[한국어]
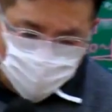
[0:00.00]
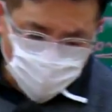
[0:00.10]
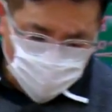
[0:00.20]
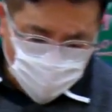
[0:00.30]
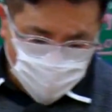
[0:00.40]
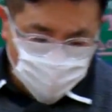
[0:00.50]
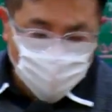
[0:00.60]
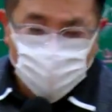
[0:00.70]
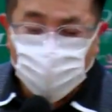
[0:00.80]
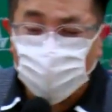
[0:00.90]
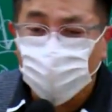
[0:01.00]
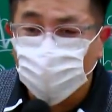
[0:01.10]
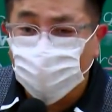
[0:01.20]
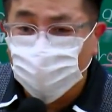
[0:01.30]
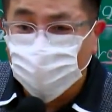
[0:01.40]
효력이라고 써 있는 거
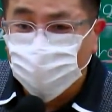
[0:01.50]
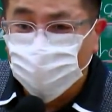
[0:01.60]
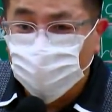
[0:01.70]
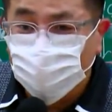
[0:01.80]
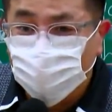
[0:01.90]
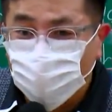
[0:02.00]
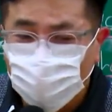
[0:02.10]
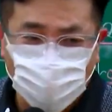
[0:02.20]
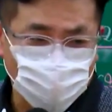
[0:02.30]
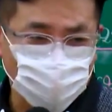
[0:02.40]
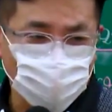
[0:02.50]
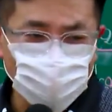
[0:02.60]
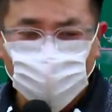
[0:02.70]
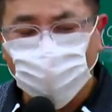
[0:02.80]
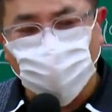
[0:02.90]
보여요? 그거 봐
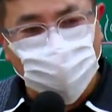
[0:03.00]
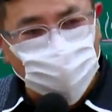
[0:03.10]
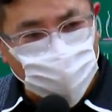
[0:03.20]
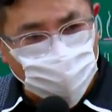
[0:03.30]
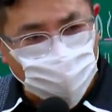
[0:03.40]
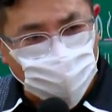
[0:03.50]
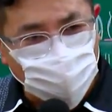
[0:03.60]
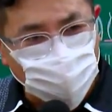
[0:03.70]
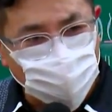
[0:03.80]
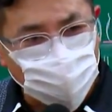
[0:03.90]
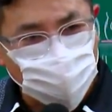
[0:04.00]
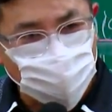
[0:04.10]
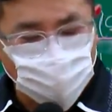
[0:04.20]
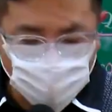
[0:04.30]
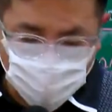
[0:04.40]
이해가 가잖아.
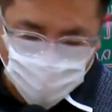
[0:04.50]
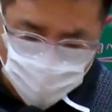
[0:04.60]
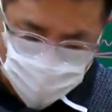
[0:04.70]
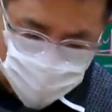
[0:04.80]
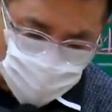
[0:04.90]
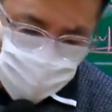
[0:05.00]
그래서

━━━━━━━━━━━━━━━━━━━━

- _What you should do_
Send back the data above verbatim, leaving out its pictures.

- _Solved problem_
[한국어]
[0:00.00]
[0:00.10]
[0:00.20]
[0:00.30]
[0:00.40]
[0:00.50]
[0:00.60]
[0:00.70]
[0:00.80]
[0:00.90]
[0:01.00]
[0:01.10]
[0:01.20]
[0:01.30]
[0:01.40]
효력이라고 써 있는 거
[0:01.50]
[0:01.60]
[0:01.70]
[0:01.80]
[0:01.90]
[0:02.00]
[0:02.10]
[0:02.20]
[0:02.30]
[0:02.40]
[0:02.50]
[0:02.60]
[0:02.70]
[0:02.80]
[0:02.90]
보여요? 그거 봐
[0:03.00]
[0:03.10]
[0:03.20]
[0:03.30]
[0:03.40]
[0:03.50]
[0:03.60]
[0:03.70]
[0:03.80]
[0:03.90]
[0:04.00]
[0:04.10]
[0:04.20]
[0:04.30]
[0:04.40]
이해가 가잖아.
[0:04.50]
[0:04.60]
[0:04.70]
[0:04.80]
[0:04.90]
[0:05.00]
그래서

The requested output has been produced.